Lair of Dreams
The high shimmer of a gong rattled the windowpanes. Zhangu drums beat out a steady warning of war. The heavy pounding matched the furious rhythm of Ling’s heartbeat. And just under the drums, rising, was a high-pitched, insectlike whine that made Ling’s skin crawl.
Glowing faces appeared at the windows and receded. Ling whirled around. At the bottom of the street, George Huang waited. He seemed carved of chalk. Lips as colorless as new corn twitched around a diseased mouth. Deep fissures erupted on his face, neck, and hands, his skin cracking open as if he were rotting from the inside. George’s mouth opened in a shriek. For a moment, Ling couldn’t think. She could only stare at the pale figure of George Huang, that thing between life and death, as his fingers reached toward her, clutching and straightening like a puppet’s. Then he dropped to a crouch and skittered up the side of the building like a fast-moving beetle.
Run, a voice inside her said faintly. Run. How to run? Why had her body forgotten this simple movement? Run. When she looked down, the street was a river of pitch. Slick hands emerged from the sticky ooze. They grabbed at her ankles. Ling gasped as the braces appeared on her legs, the buckles tightening and tightening. She cried out, and suddenly the dream shifted and Ling lay on a hospital bed, her back arching with pain as spasms ate away at her legs, the muscles dying.
Two neat lines of beds flanked the room, stretching as far as Ling could see, all of them occupied by dreamers. They sat up and turned their rotting faces to her, chorusing, “Dream with us dream with us dream forever dream with us dream dream forever dream.”
Uncle Eddie was beside her, his expression grim as he read her medical chart. “They never should’ve done it,” he said, placing the chart on the bed. The words swam: Subject #28. New York, New York.
Another spasm gripped Ling and she cried out in agony. A nurse swept the curtain around them. She bent her face close to Ling’s. “Would you like the pain to end?”
“Y-yes,” Ling begged.
“Then dream with us.”
The hospital lights arced. In the flashes of light, George’s eyes shone bright as a demon’s.
“George. I’m sorry. Please. Please,” Ling whispered.
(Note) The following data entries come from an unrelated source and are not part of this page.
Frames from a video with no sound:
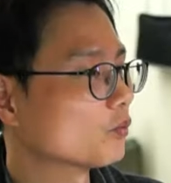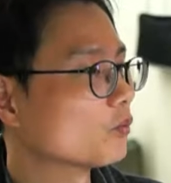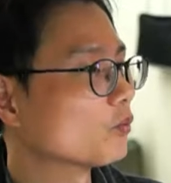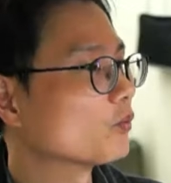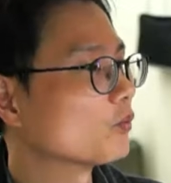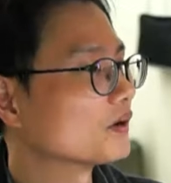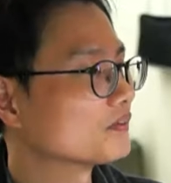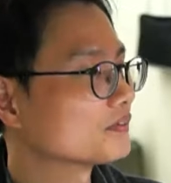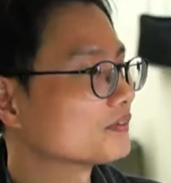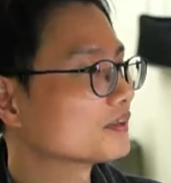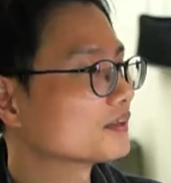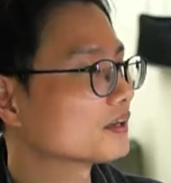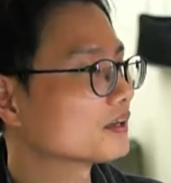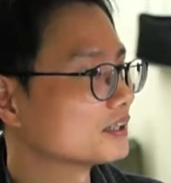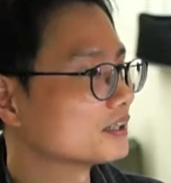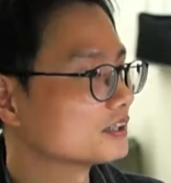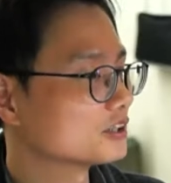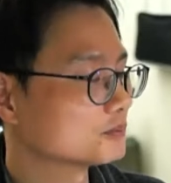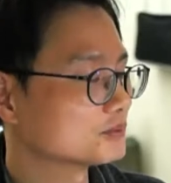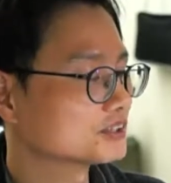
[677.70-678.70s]
what
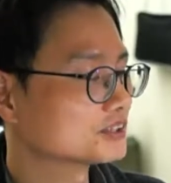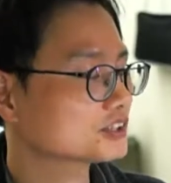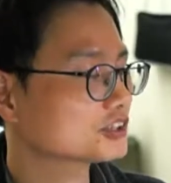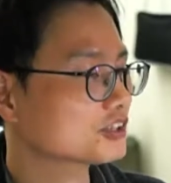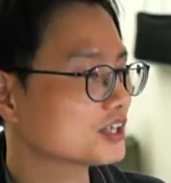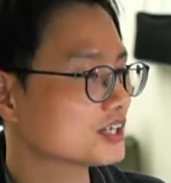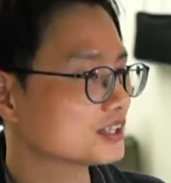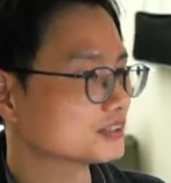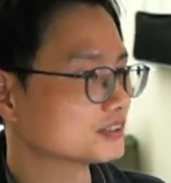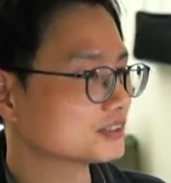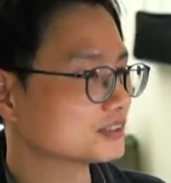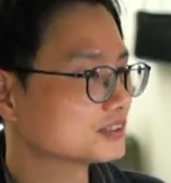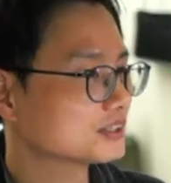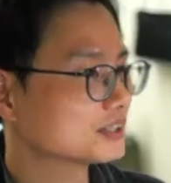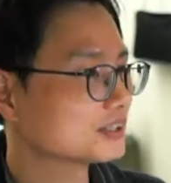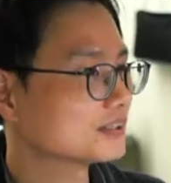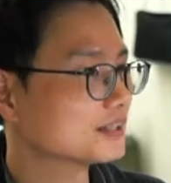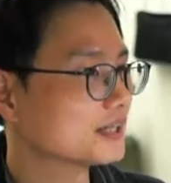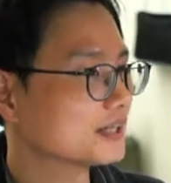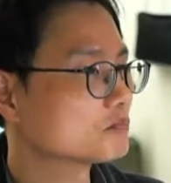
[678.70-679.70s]
kind of strengths
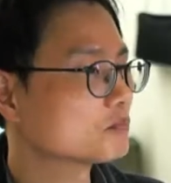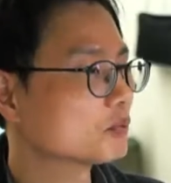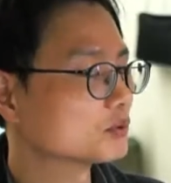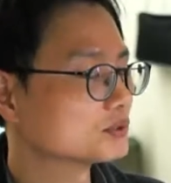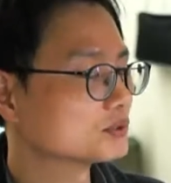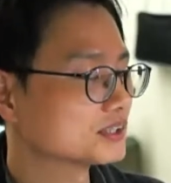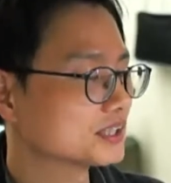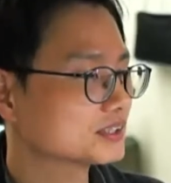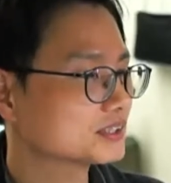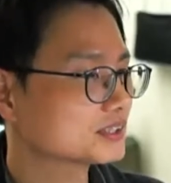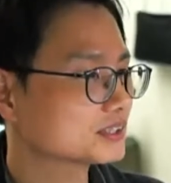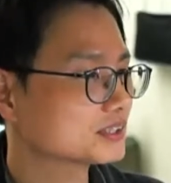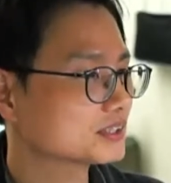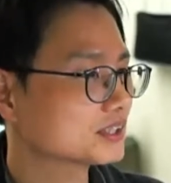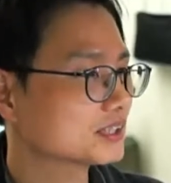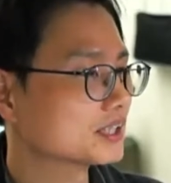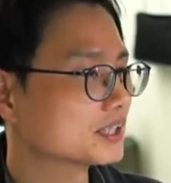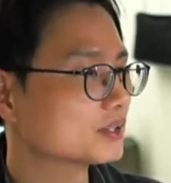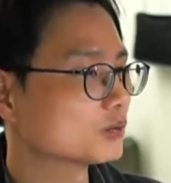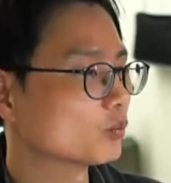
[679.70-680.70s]
they possess
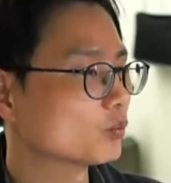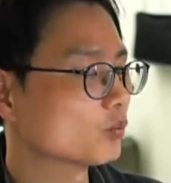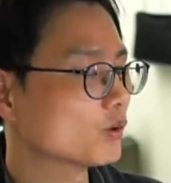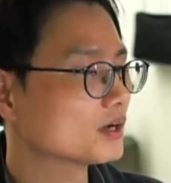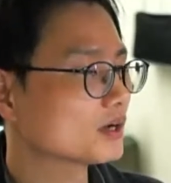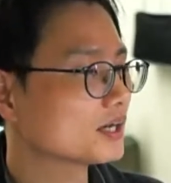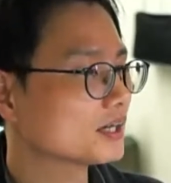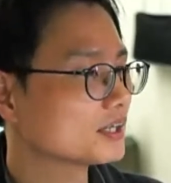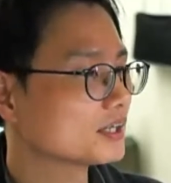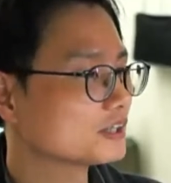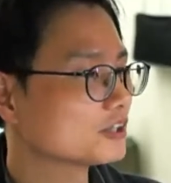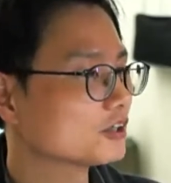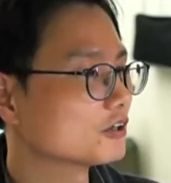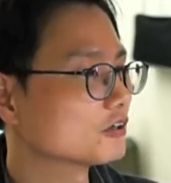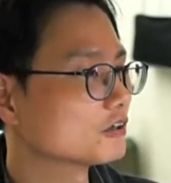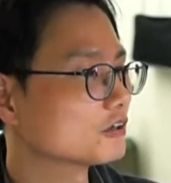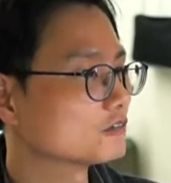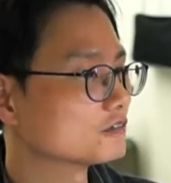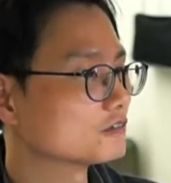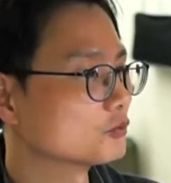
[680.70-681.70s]
and what kind
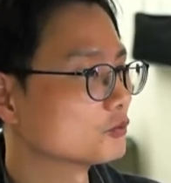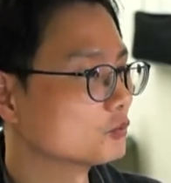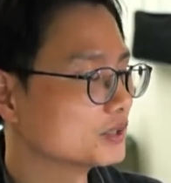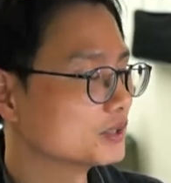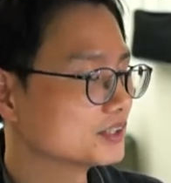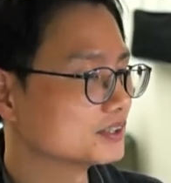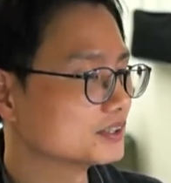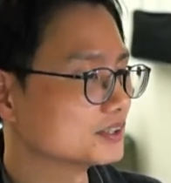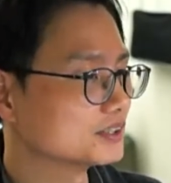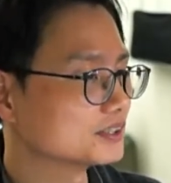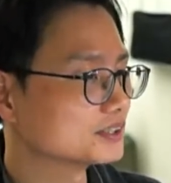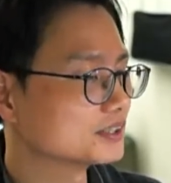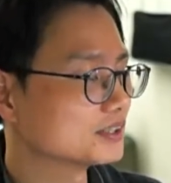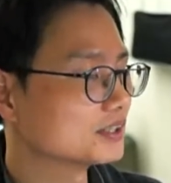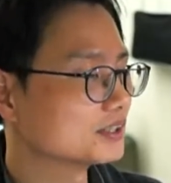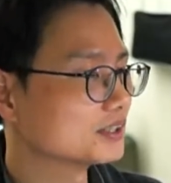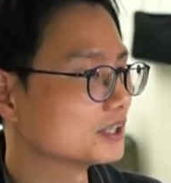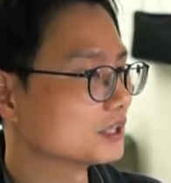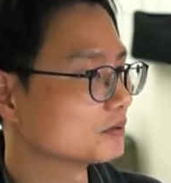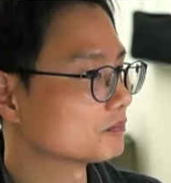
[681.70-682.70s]
of weakness
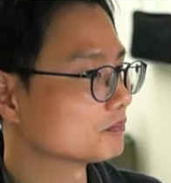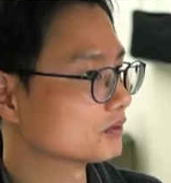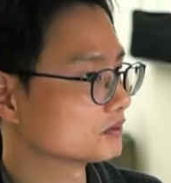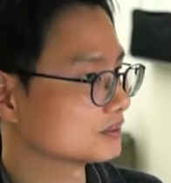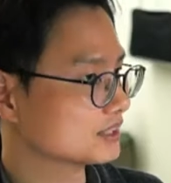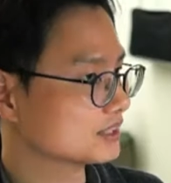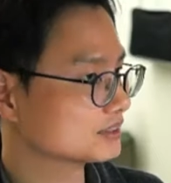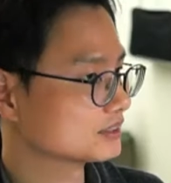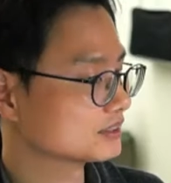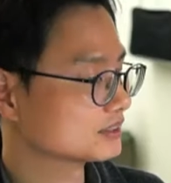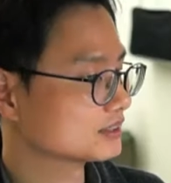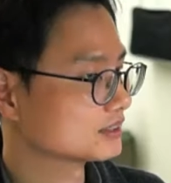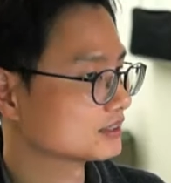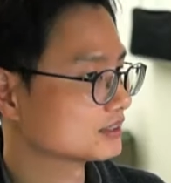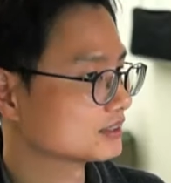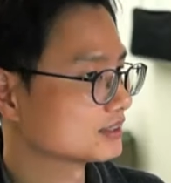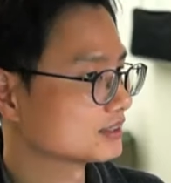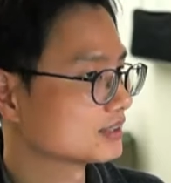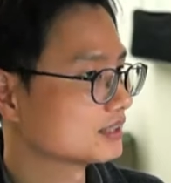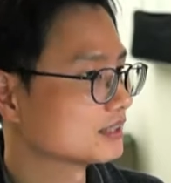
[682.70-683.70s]
they possess.
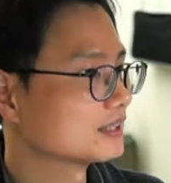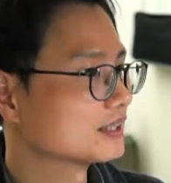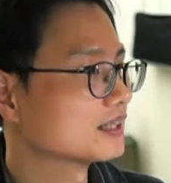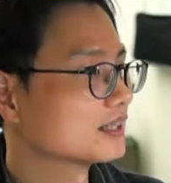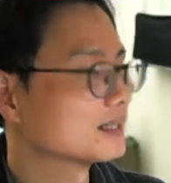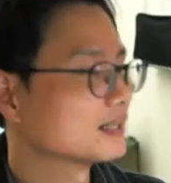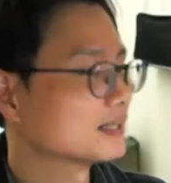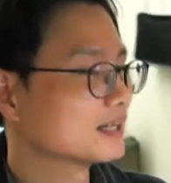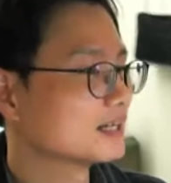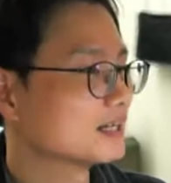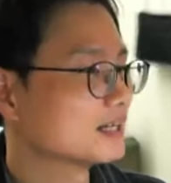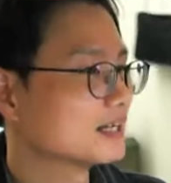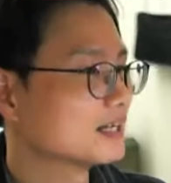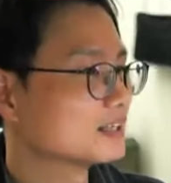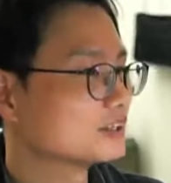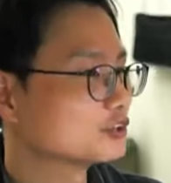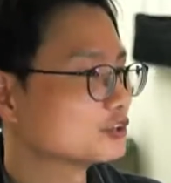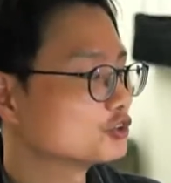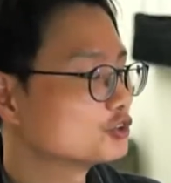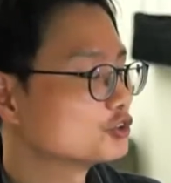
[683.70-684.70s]

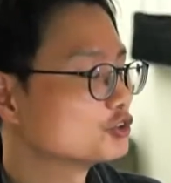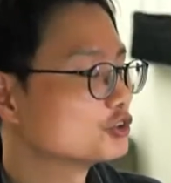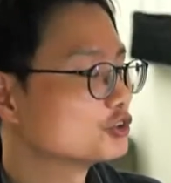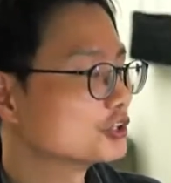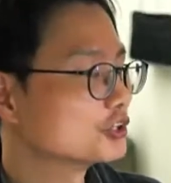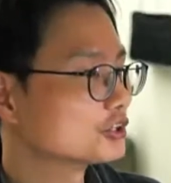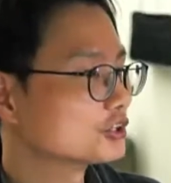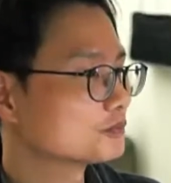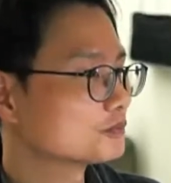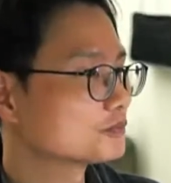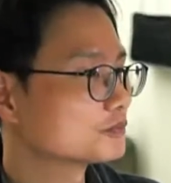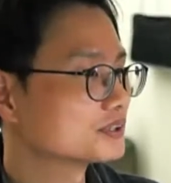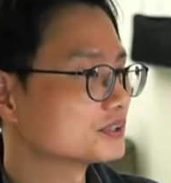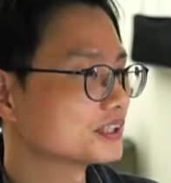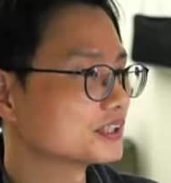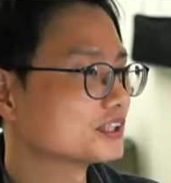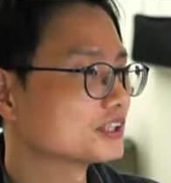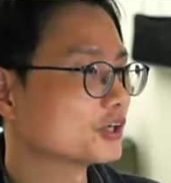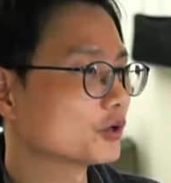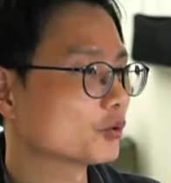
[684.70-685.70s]
And students
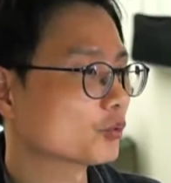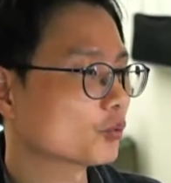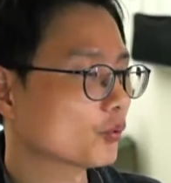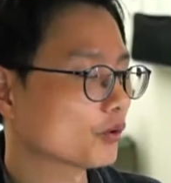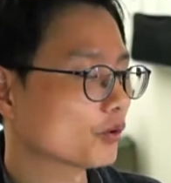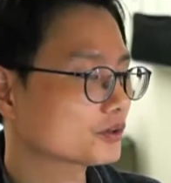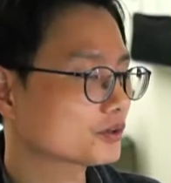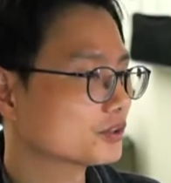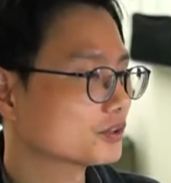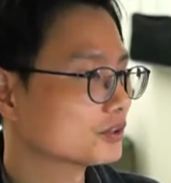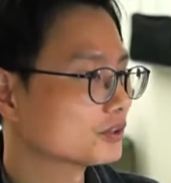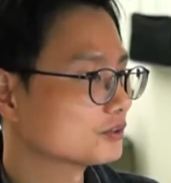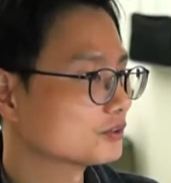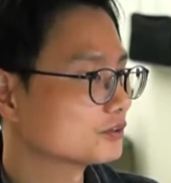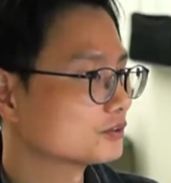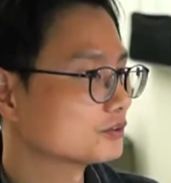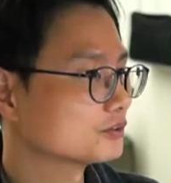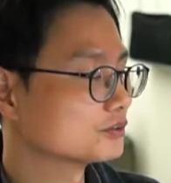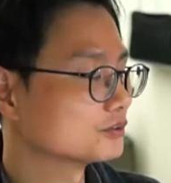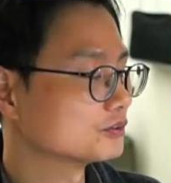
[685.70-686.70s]
present their work
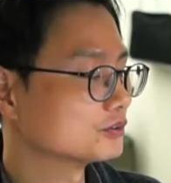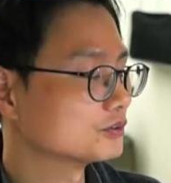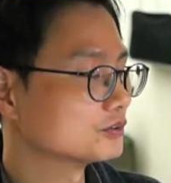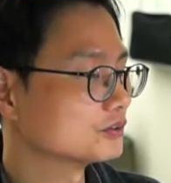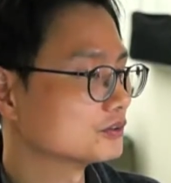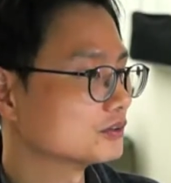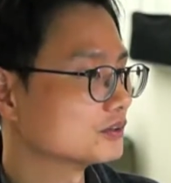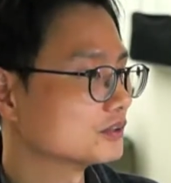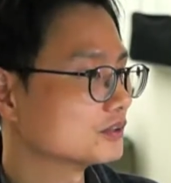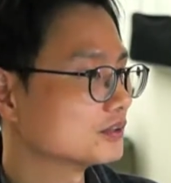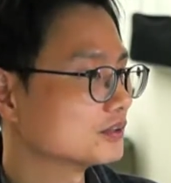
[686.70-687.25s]
to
He looked at her for just a second as if he knew her. Then his mouth spread wide, the muscles of his neck straining as if he were trying to birth something from his throat. His fingers, wrinkled as funeral crepe, reached toward her, lighting first on her medical chart.
Don’t look, Ling told herself. Don’t look and it won’t be real. The insect drone was so loud Ling thought she’d lose her mind. And then there was silence. When Ling opened her eyes again, George was gone.
Words had been scrawled on her medical chart: “Don’t promise. Pearl.”
“Ling! Ling Chan, where are you?”
Henry swept the curtain aside. He clutched the fabric as if it were the only thing holding him up.
“Henry? Are you really here?”
Henry managed a half smile. “It would seem so,” he said, and even his voice was weak.
“How did you find me?”
“If I were guessing, I’d say you came after me.” Henry took several shallow breaths. “I’d say you’re somewhere right now, sleeping with my hat in your hands.”
“Yes,” Ling said, remembering. “Yes.”
Henry stumbled to the bed. Red marks dotted his neck. “Ling. It’s time for a different dream now.”
“You’re not feeling any pain, darlin’. That’s just a bad dream. You can wake up in your bed anytime you like.”
“No. We have to go back. Back to the tunnel. Wai-Mae. We have to end it.”
“All right, then.” Henry took Ling’s hand. “Why don’t you dream about the tunnel, Ling? You know the one I mean. And you and I are both there. We are both there.”
Henry’s words swirled through Ling’s head. She relaxed, and the hospital dream fell away. Ling was back inside the tunnel. The bricks glowed brightly with dreams trapped in service to the great machine of forgetting. Henry lay on the ground, weak and pale.
“Henry?” Ling whispered.
Bells. The lilting notes of a tinny music-box song. The rustle of blood-stiffened skirts. She was coming.